» WORK REQUIRED
Output the span of lines from the one that contains "(293.49 s to 294.39 s)" through the end of the records, inclusive, exactly as written and free of pictures.
-------- EXCERPTED RECORDS --------
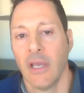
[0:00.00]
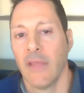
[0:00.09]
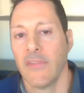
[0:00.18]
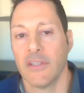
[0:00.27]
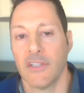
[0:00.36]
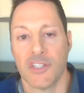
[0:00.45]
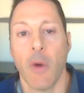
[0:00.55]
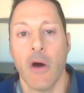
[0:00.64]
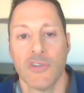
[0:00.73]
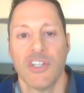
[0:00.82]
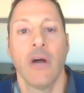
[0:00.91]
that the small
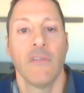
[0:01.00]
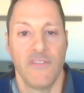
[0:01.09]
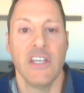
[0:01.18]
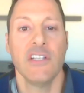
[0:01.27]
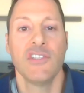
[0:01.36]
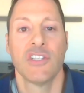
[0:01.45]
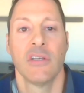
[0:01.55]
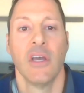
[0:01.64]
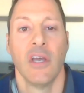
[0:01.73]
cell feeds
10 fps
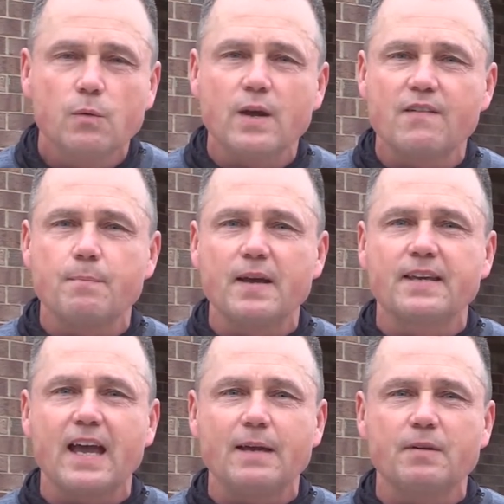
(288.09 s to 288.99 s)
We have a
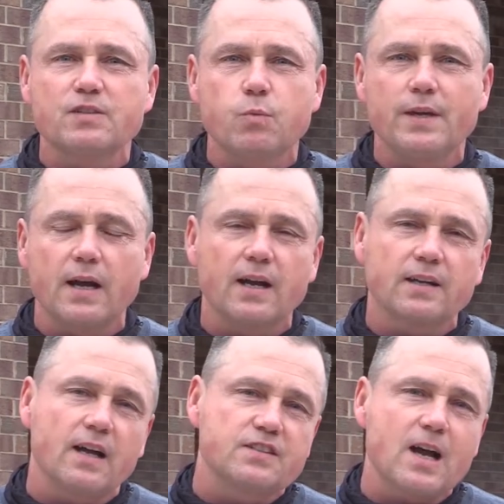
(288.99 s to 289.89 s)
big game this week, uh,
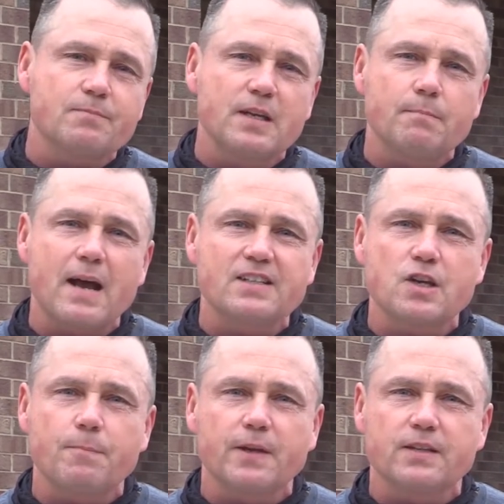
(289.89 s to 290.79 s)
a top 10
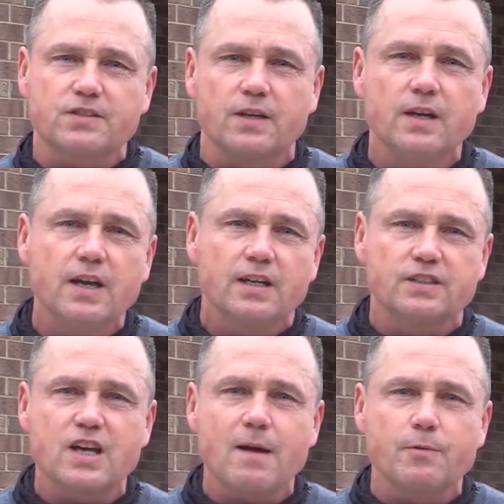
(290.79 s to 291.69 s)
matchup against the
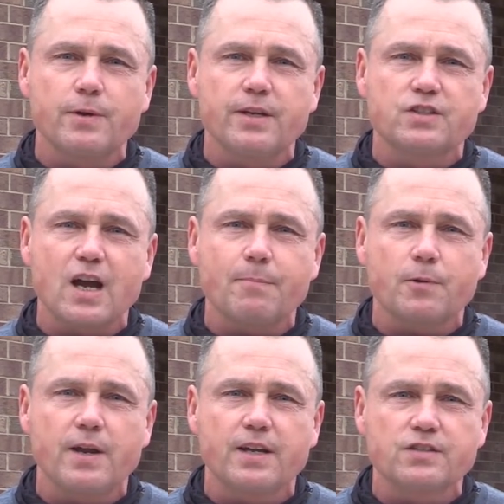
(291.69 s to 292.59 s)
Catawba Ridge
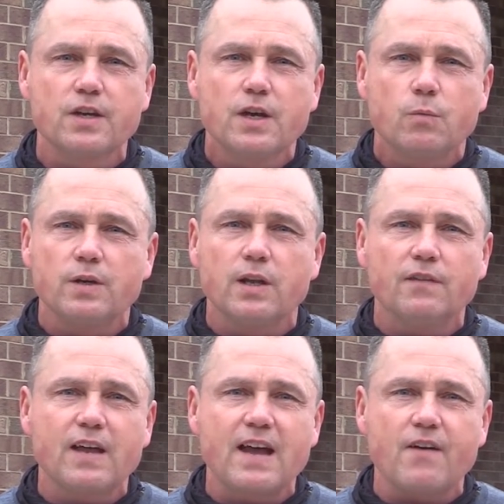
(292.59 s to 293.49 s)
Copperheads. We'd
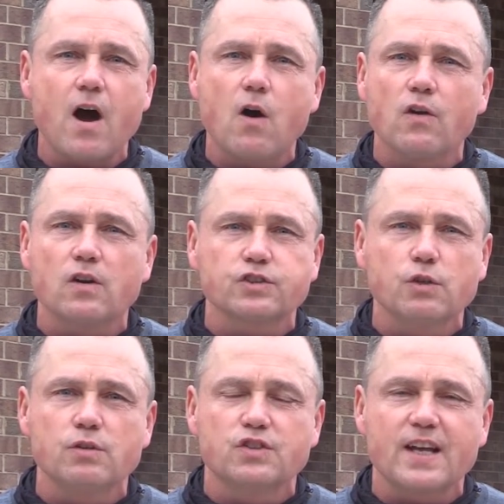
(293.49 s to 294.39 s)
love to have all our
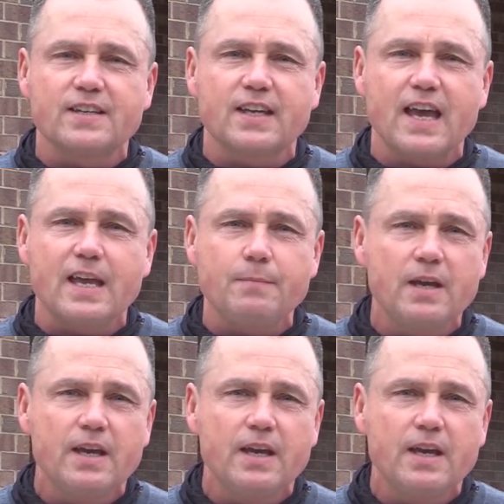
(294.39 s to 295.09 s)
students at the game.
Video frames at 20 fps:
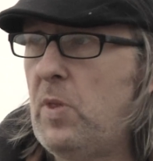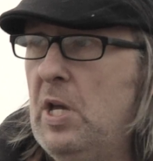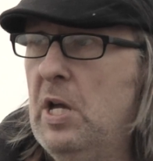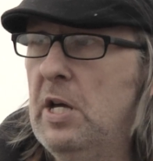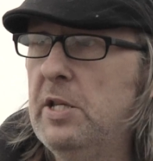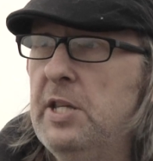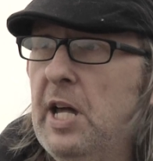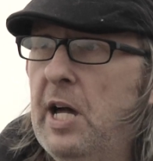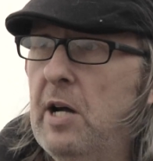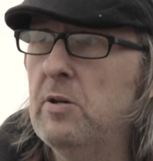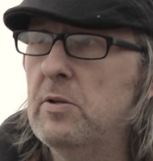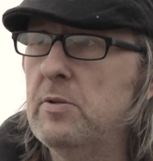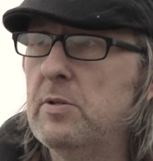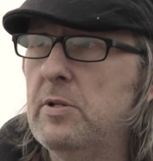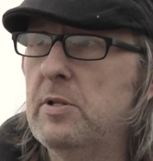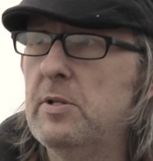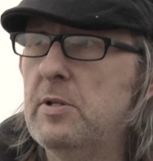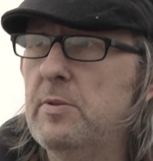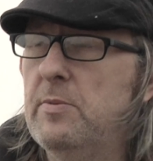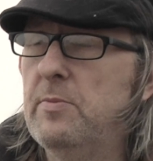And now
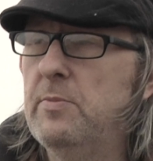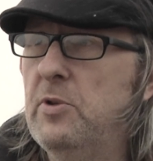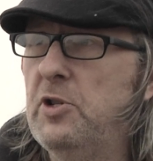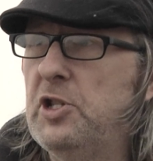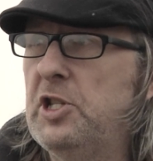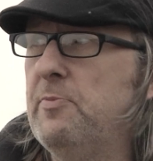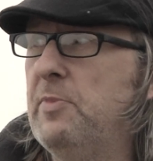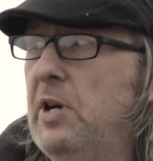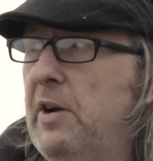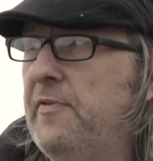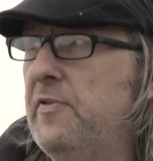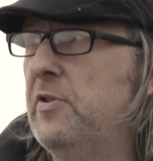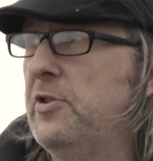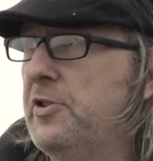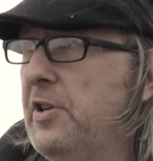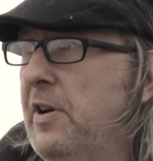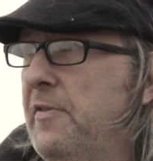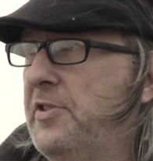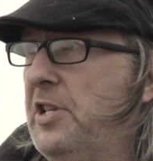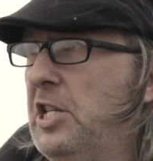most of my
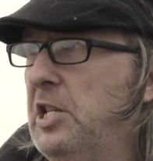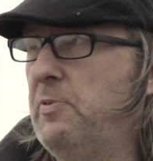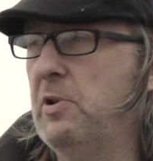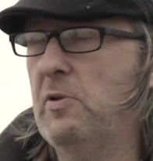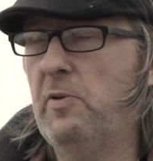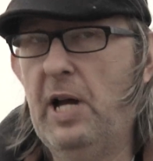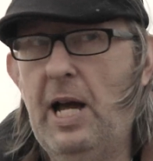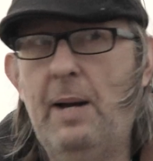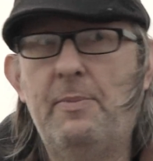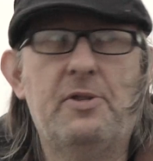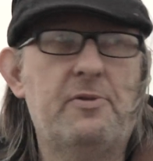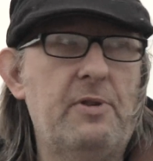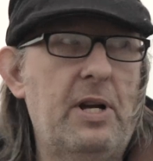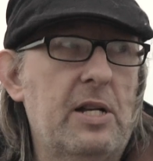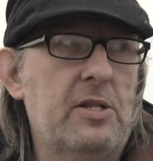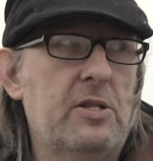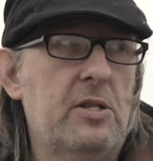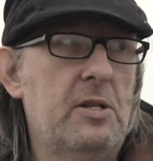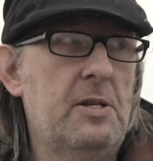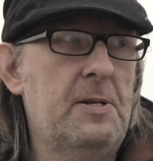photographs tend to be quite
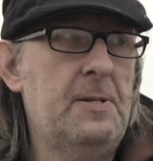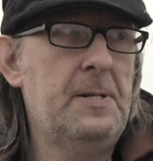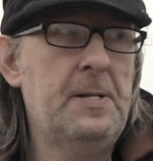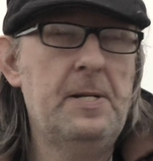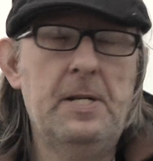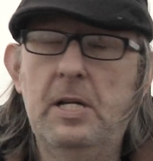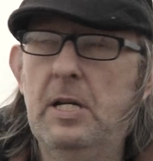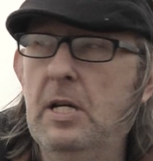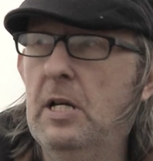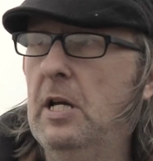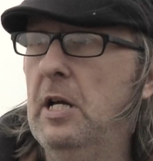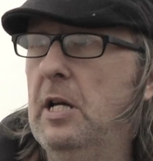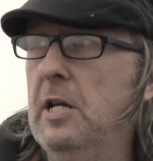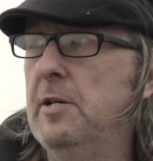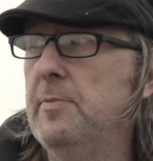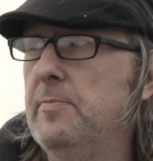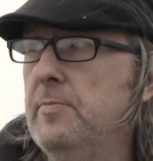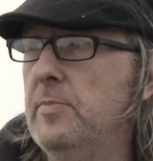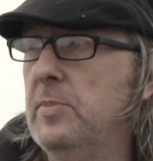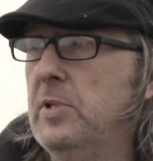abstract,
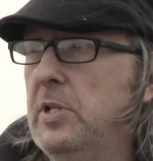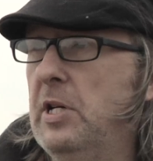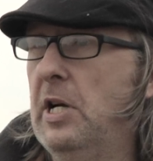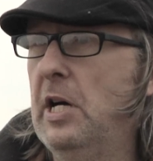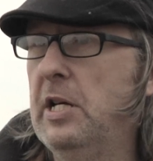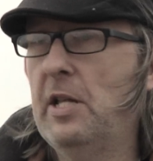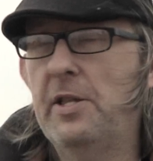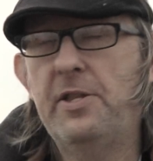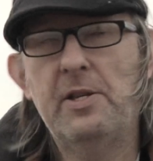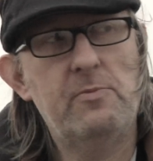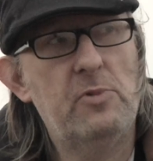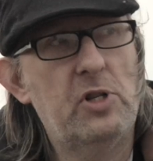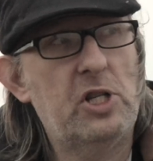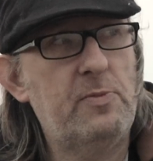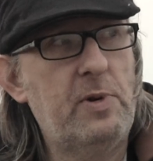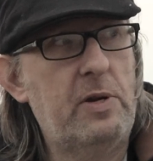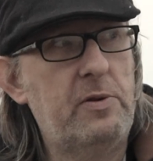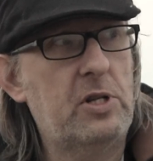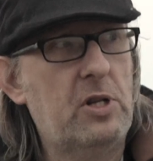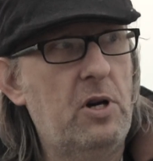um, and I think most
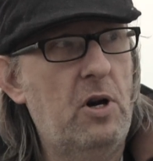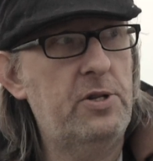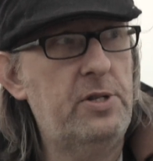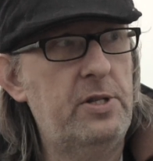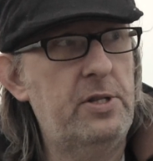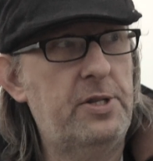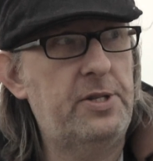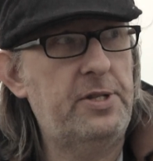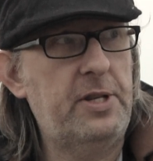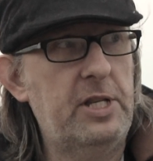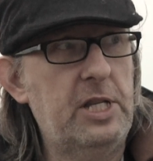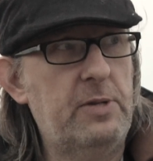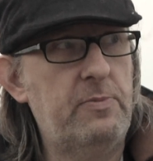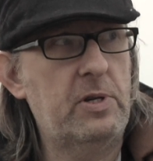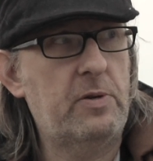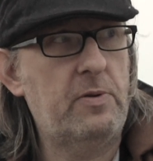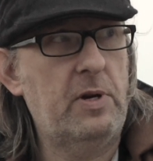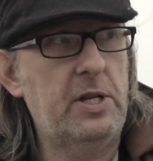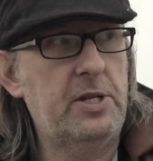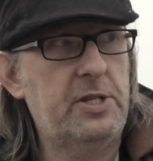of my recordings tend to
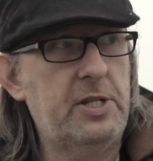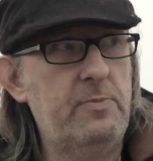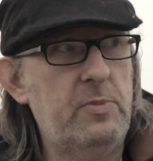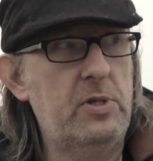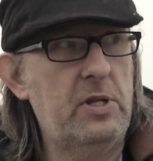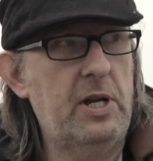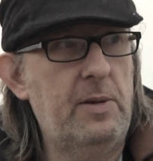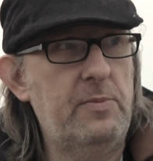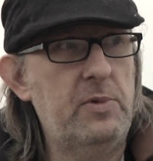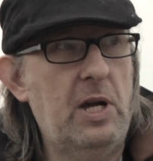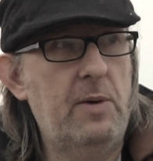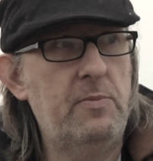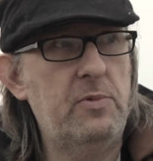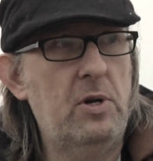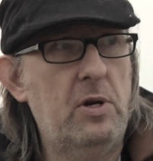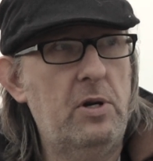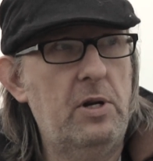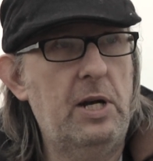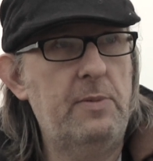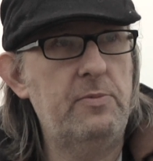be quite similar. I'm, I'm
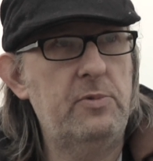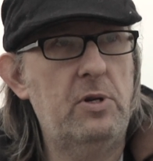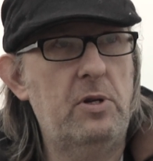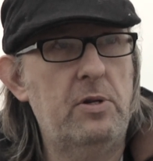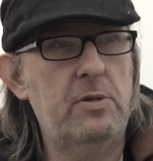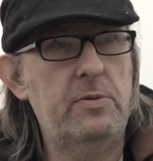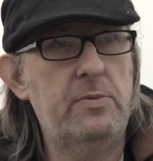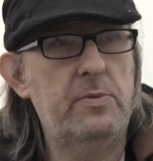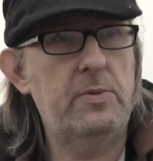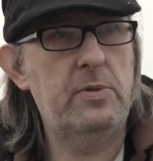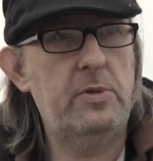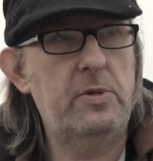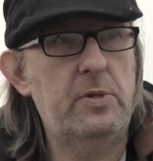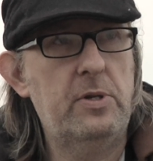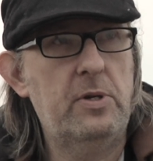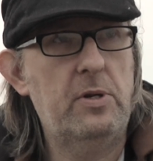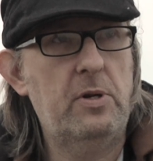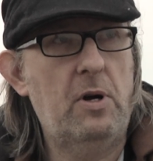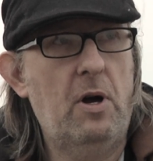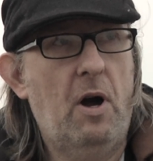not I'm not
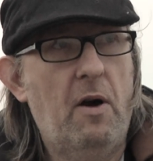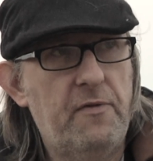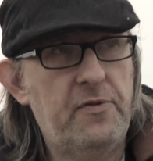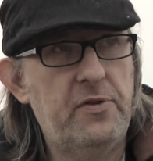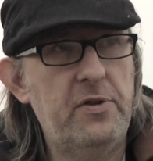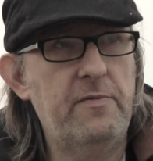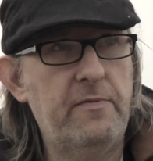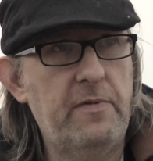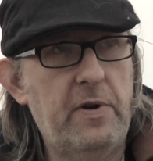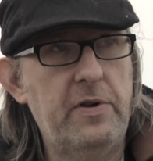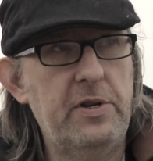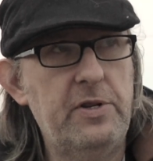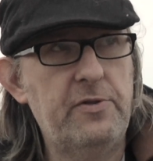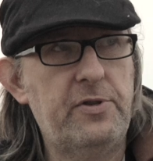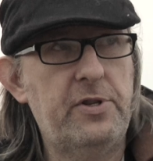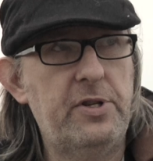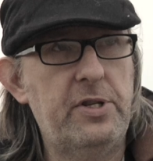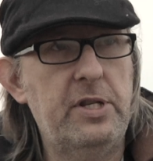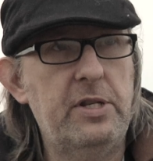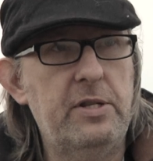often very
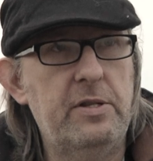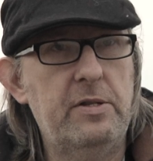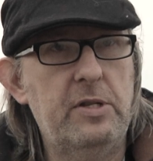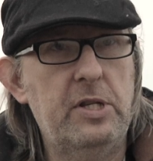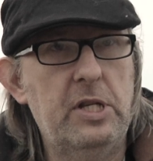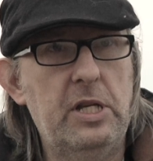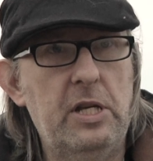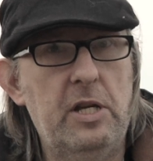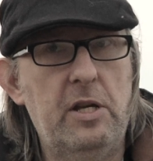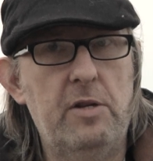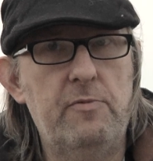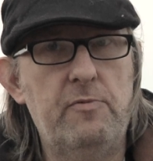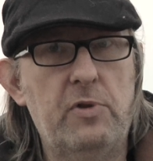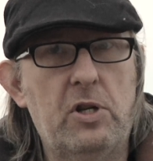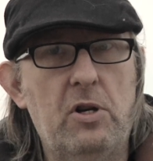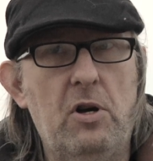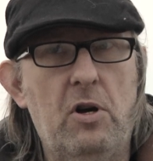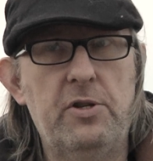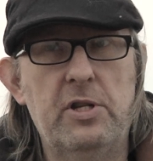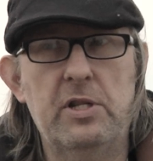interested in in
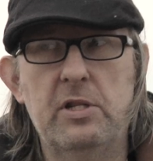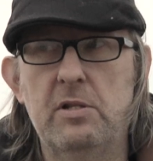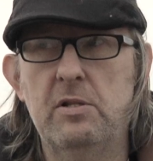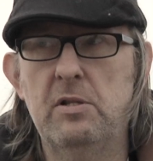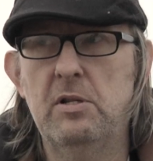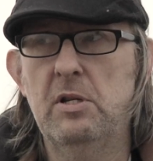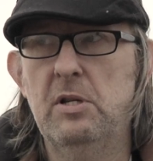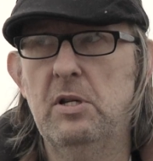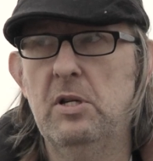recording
--------
» SOLUTION FOR THIS TASK
(293.49 s to 294.39 s)
love to have all our
(294.39 s to 295.09 s)
students at the game.
Video frames at 20 fps:
And now
most of my
photographs tend to be quite
abstract,
um, and I think most
of my recordings tend to
be quite similar. I'm, I'm
not I'm not
often very
interested in in
recording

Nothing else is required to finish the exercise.